Somos templo del Espíritu Santo. Está en nosotros y con nosotros. Está en nuestras manos para que podamos construir una sociedad más justa. Está en nuestras mentes para que podamos reflexionar sobre lo que es bueno y lo que es verdadero. Está en nuestro corazón para que podamos elegir lo que lleva a la vida y al amor. Está en nosotros y no nos pertenece: lo recibimos de Dios para regalárselo al mundo.
El Espíritu Santo está en cada uno de nosotros y está en la Iglesia. La Iglesia también es Templo del Espíritu Santo. Se subraya mucho la imagen de la Iglesia-Pueblo de Dios, tal vez para contraponerla a la de Iglesia-jerarquía. Rara vez se habla de la Iglesia-Cuerpo de Cristo. En la primera carta de San Pablo a los corintios hemos escuchado la importancia de todos y cada uno de los miembros para el buen funcionamiento de todo el cuerpo. Todos y cada uno de los miembros están animados por el mismo Espíritu.
Cada uno de los bautizados y la Iglesia en su conjunto somos Templo del Espíritu Santo. Pero el Espíritu Santo desborda nuestro corazón y desborda las fronteras de la Iglesia. Por eso, estamos llamados a ser Templos del Espíritu Santo en el templo del mundo.
El Espíritu Santo vivificador está sosteniendo la fe y la esperanza de muchas personas, que no encuentran razones objetivas ni para seguir creyendo ni para seguir esperando. El Espíritu Santo está animando el amor de muchas personas que, sin confesar explícitamente al Dios Amor, trabajan por liberar a las personas de todo aquello que les oprime.
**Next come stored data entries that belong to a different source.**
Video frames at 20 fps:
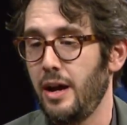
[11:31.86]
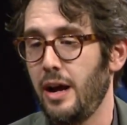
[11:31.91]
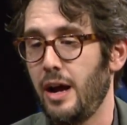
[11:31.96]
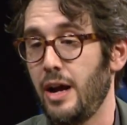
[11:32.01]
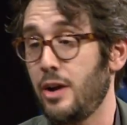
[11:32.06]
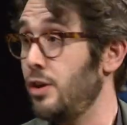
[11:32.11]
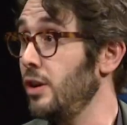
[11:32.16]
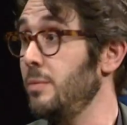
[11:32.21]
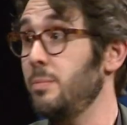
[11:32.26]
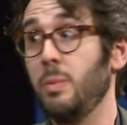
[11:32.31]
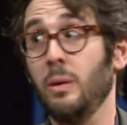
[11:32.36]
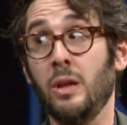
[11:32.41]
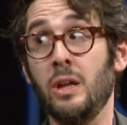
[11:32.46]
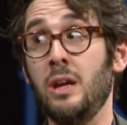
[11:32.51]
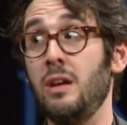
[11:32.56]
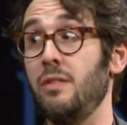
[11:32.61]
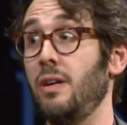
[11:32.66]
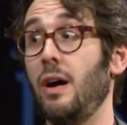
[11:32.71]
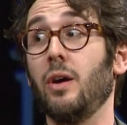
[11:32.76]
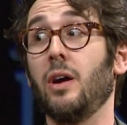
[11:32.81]
I couldn't
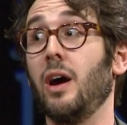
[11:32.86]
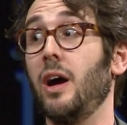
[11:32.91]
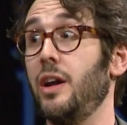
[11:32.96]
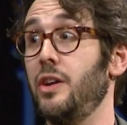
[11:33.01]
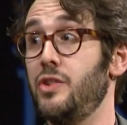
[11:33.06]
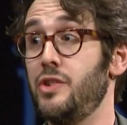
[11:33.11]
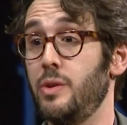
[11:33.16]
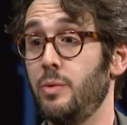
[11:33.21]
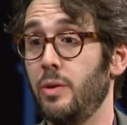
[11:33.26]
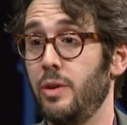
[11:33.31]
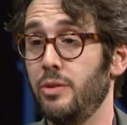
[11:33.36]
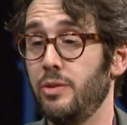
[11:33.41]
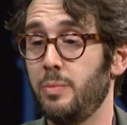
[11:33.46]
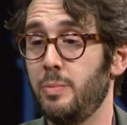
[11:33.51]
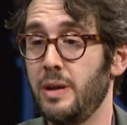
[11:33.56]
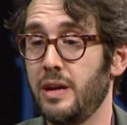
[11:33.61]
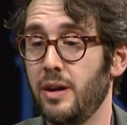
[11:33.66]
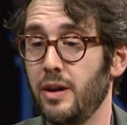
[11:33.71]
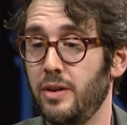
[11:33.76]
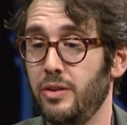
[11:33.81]
believe how kind she was
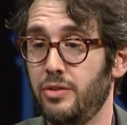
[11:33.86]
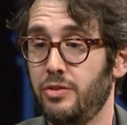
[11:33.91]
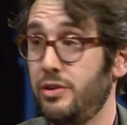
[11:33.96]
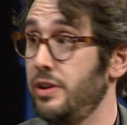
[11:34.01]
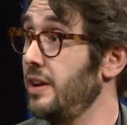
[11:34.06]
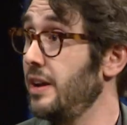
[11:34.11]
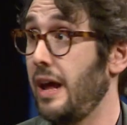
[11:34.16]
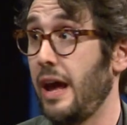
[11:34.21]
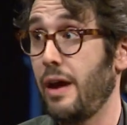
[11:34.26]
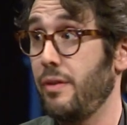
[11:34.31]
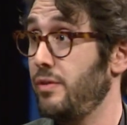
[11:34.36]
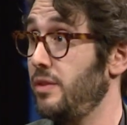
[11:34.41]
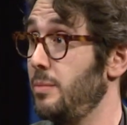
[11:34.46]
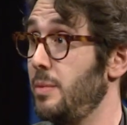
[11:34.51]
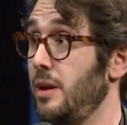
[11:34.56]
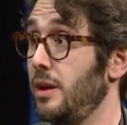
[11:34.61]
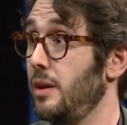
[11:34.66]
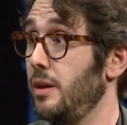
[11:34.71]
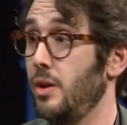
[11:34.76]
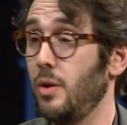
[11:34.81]
because she didn't have to
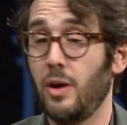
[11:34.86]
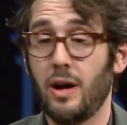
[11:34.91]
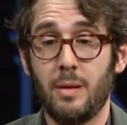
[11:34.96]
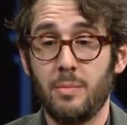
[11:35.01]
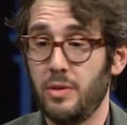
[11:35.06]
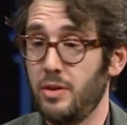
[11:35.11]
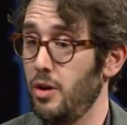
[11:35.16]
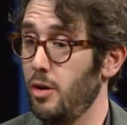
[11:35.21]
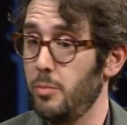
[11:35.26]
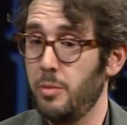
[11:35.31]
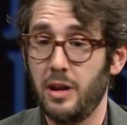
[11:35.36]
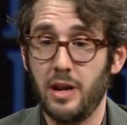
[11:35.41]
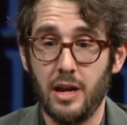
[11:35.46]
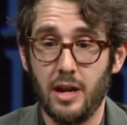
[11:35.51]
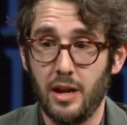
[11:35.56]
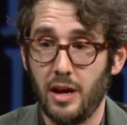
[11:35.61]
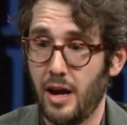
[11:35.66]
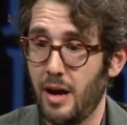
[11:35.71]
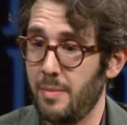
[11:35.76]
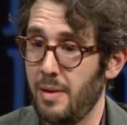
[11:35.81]
be. You know, I'm a
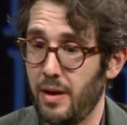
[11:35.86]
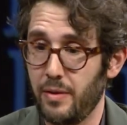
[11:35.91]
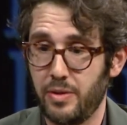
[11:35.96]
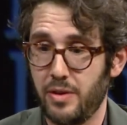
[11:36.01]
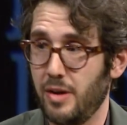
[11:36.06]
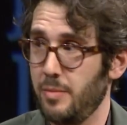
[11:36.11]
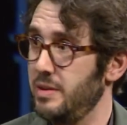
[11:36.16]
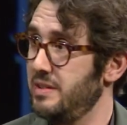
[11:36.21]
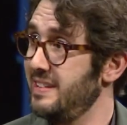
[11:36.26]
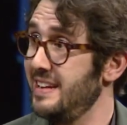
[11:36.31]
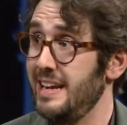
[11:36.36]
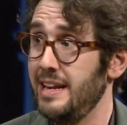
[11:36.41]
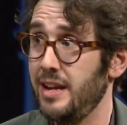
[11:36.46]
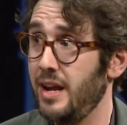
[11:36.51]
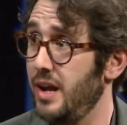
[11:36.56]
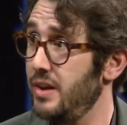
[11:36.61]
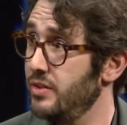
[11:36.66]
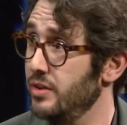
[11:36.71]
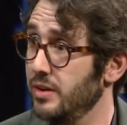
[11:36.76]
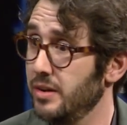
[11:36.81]
nobody. I'm out there. I'm a
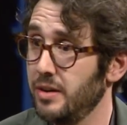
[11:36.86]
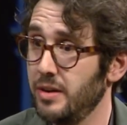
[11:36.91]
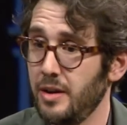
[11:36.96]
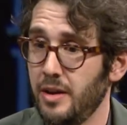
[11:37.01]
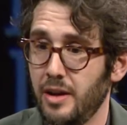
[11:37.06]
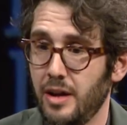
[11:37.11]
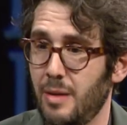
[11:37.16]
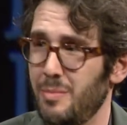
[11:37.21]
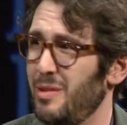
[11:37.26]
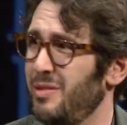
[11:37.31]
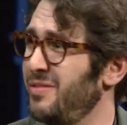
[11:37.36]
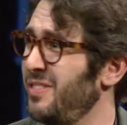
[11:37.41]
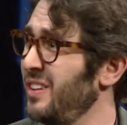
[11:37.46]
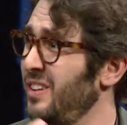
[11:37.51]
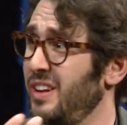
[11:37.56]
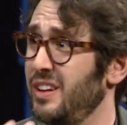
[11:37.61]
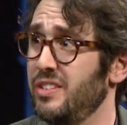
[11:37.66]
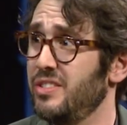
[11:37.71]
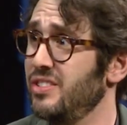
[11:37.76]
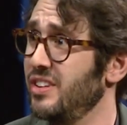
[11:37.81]
teenager. I'm a
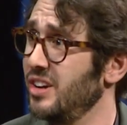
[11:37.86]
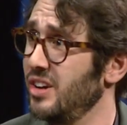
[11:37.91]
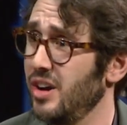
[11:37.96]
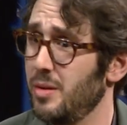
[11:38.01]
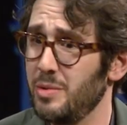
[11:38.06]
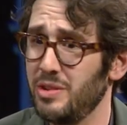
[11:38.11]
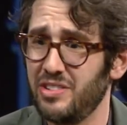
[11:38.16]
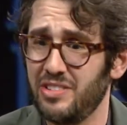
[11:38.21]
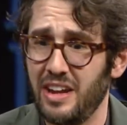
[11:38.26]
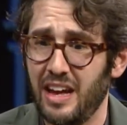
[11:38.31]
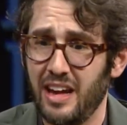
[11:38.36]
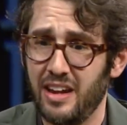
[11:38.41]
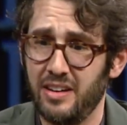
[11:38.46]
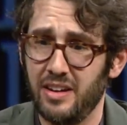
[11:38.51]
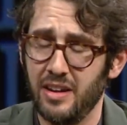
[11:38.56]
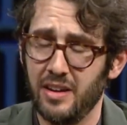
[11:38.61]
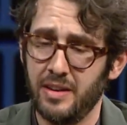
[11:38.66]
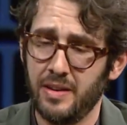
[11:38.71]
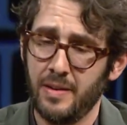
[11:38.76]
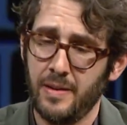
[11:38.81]
fill-in singer. I'm a
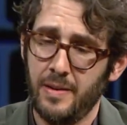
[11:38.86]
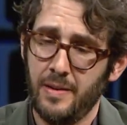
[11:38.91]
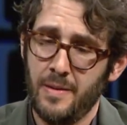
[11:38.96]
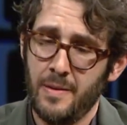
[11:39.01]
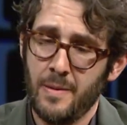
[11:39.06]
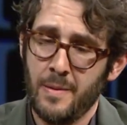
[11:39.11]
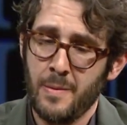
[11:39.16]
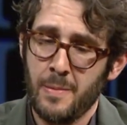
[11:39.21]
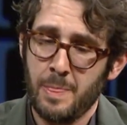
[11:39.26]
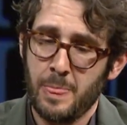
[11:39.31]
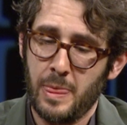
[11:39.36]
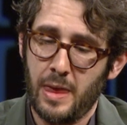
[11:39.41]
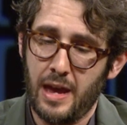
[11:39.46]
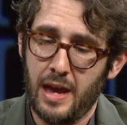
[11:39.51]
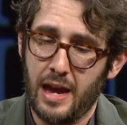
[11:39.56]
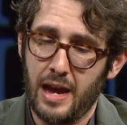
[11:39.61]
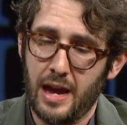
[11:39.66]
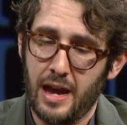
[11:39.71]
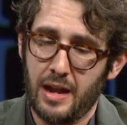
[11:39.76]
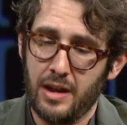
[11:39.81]
stand-in,
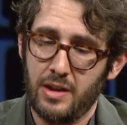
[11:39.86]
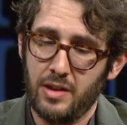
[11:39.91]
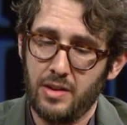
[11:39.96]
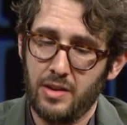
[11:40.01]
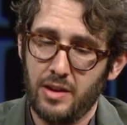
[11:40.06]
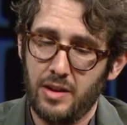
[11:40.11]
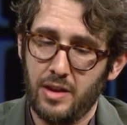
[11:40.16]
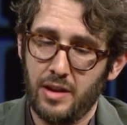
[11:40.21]
and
El Espíritu Santo está actuando en las personas que se arriesgan a amar: en la fidelidad a la pareja más allá de las dificultades propias de toda relación humana; en la entrega generosa a la crianza y educación de los hijos, que siempre se torna en experiencia de gratuidad; en la acogida incondicional al hermano de comunidad, de manera especial al “raro” o “difícil”; en el compartir la existencia con los empobrecidos de nuestro mundo, que lleva consigo un riesgo añadido; en el compromiso militante en la denuncia de la injusticias que se dan en nuestra sociedad,…).
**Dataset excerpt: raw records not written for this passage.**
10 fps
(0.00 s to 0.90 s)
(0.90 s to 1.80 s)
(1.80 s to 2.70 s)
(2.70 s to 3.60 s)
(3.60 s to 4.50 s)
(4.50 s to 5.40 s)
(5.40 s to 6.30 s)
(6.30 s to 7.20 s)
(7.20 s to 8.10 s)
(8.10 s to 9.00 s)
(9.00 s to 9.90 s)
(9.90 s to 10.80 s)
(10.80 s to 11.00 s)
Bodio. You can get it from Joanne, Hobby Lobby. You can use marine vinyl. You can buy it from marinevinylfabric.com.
En esta fiesta de Pentecostés nos podemos preguntar cuáles son las puertas de nuestra vida que seguimos manteniendo cerradas por el miedo. Da lo mismo que sean puertas-vallas que vamos construyendo a nivel social o puertas que cerramos en la relación con otras personas. No se trata de abrirlas por puro voluntarismo, sin convicción alguna, porque parece que eso es lo que nos pide nuestra fe. Se trata más bien de una respuesta al don de la fe que nos llena de alegría y nos invita a comunicárselo a quien nos rodea. El Espíritu Santo habita en nosotros… para que se lo comuniquemos a los demás.